The answer should be the records below, word for word, with every image left out.

(Saved data entries)
::::::::::

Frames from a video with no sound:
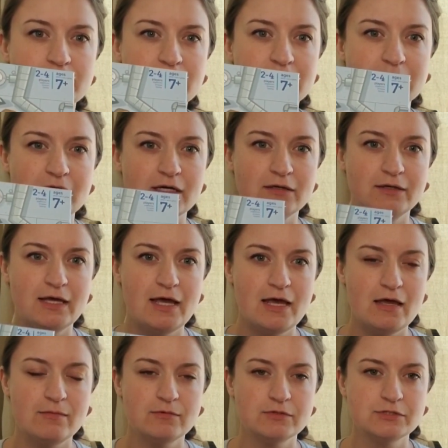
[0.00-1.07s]
It's a
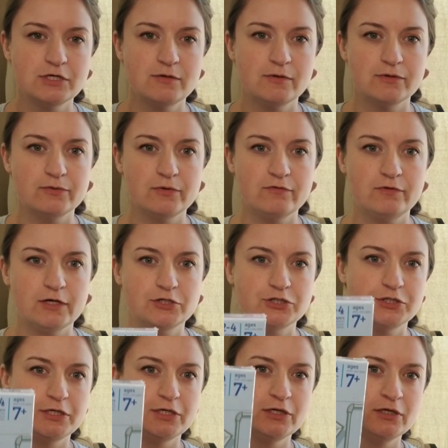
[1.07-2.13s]
game, sorry about the reflection
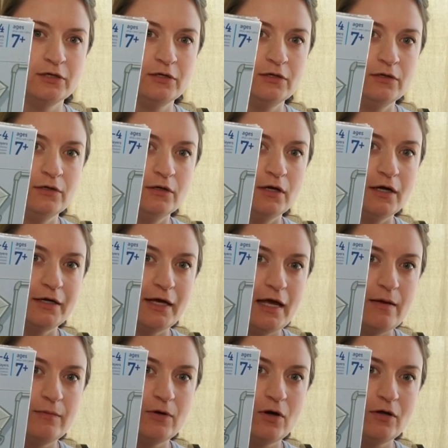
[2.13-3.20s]
there, a
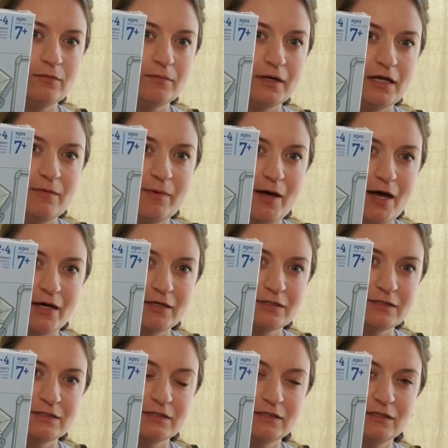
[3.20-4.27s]
game called Money
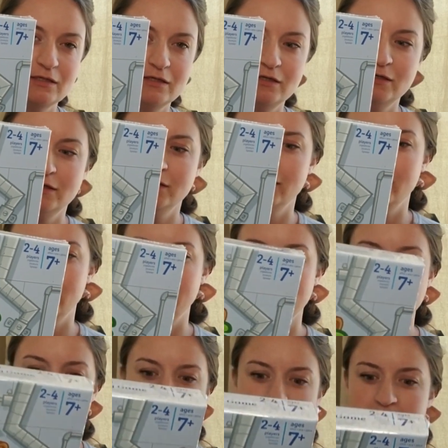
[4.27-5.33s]
Bags, and it's
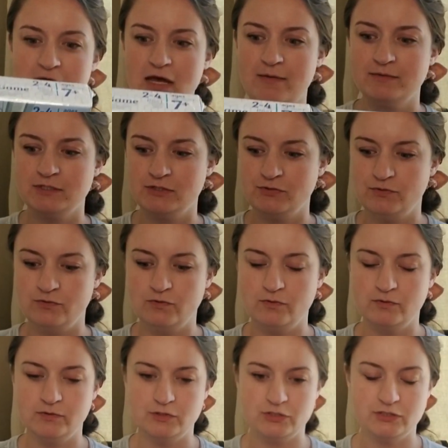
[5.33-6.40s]
just a game
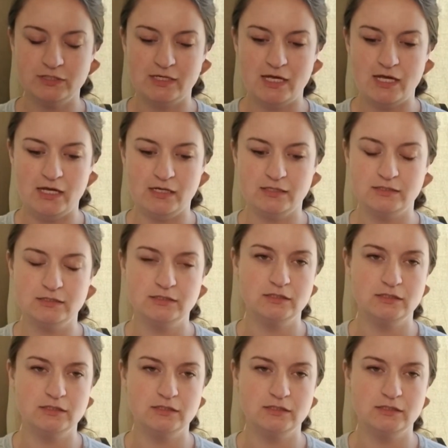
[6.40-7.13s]
to just enhance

::::::::::

WRITTEN SOLUTION:
Frames from a video with no sound:
[0.00-1.07s]
It's a
[1.07-2.13s]
game, sorry about the reflection
[2.13-3.20s]
there, a
[3.20-4.27s]
game called Money
[4.27-5.33s]
Bags, and it's
[5.33-6.40s]
just a game
[6.40-7.13s]
to just enhance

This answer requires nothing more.